[Saved entries]
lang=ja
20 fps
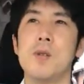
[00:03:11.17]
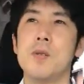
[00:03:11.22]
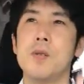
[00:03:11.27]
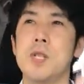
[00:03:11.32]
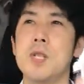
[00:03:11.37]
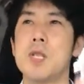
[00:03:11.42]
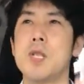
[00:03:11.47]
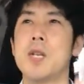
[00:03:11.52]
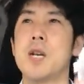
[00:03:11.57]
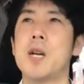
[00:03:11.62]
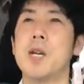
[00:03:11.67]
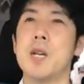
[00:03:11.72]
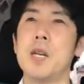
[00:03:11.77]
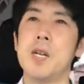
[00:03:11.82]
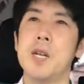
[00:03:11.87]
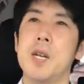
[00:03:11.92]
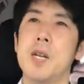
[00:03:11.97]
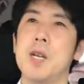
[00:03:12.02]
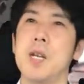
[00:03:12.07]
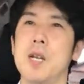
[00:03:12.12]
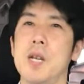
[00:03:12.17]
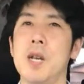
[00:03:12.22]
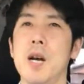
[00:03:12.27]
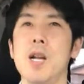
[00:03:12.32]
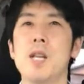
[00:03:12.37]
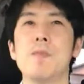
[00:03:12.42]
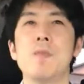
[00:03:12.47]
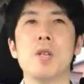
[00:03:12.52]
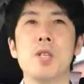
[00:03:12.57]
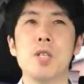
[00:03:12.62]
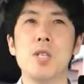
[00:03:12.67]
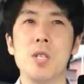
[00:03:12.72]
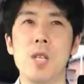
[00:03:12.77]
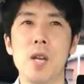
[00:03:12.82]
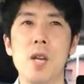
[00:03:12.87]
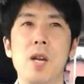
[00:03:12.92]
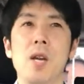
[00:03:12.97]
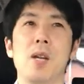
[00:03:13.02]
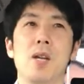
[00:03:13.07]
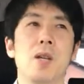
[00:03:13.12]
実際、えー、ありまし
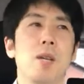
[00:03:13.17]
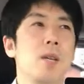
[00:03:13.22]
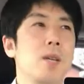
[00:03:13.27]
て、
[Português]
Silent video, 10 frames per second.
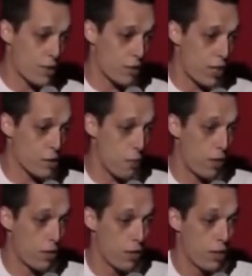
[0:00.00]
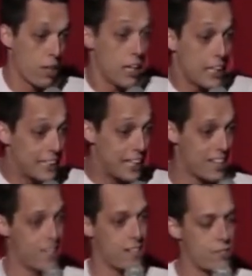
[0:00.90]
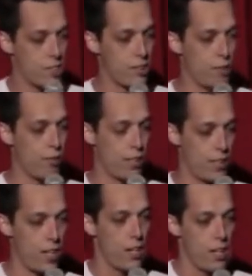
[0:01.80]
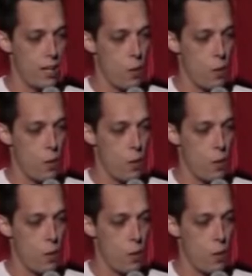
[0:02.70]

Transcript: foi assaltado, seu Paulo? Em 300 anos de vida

...

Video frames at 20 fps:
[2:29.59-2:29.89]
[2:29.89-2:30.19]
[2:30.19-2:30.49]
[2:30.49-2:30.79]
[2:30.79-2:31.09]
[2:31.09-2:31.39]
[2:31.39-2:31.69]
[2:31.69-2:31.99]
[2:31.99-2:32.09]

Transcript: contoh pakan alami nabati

**Directions:**
Starting with the line that holds "[2:29.89-2:30.19]" and ending with the line that holds "Transcript: contoh pakan alami nabati", retype every line in the data above exactly, and nothing else.

**Answer space:**
[2:29.89-2:30.19]
[2:30.19-2:30.49]
[2:30.49-2:30.79]
[2:30.79-2:31.09]
[2:31.09-2:31.39]
[2:31.39-2:31.69]
[2:31.69-2:31.99]
[2:31.99-2:32.09]

Transcript: contoh pakan alami nabati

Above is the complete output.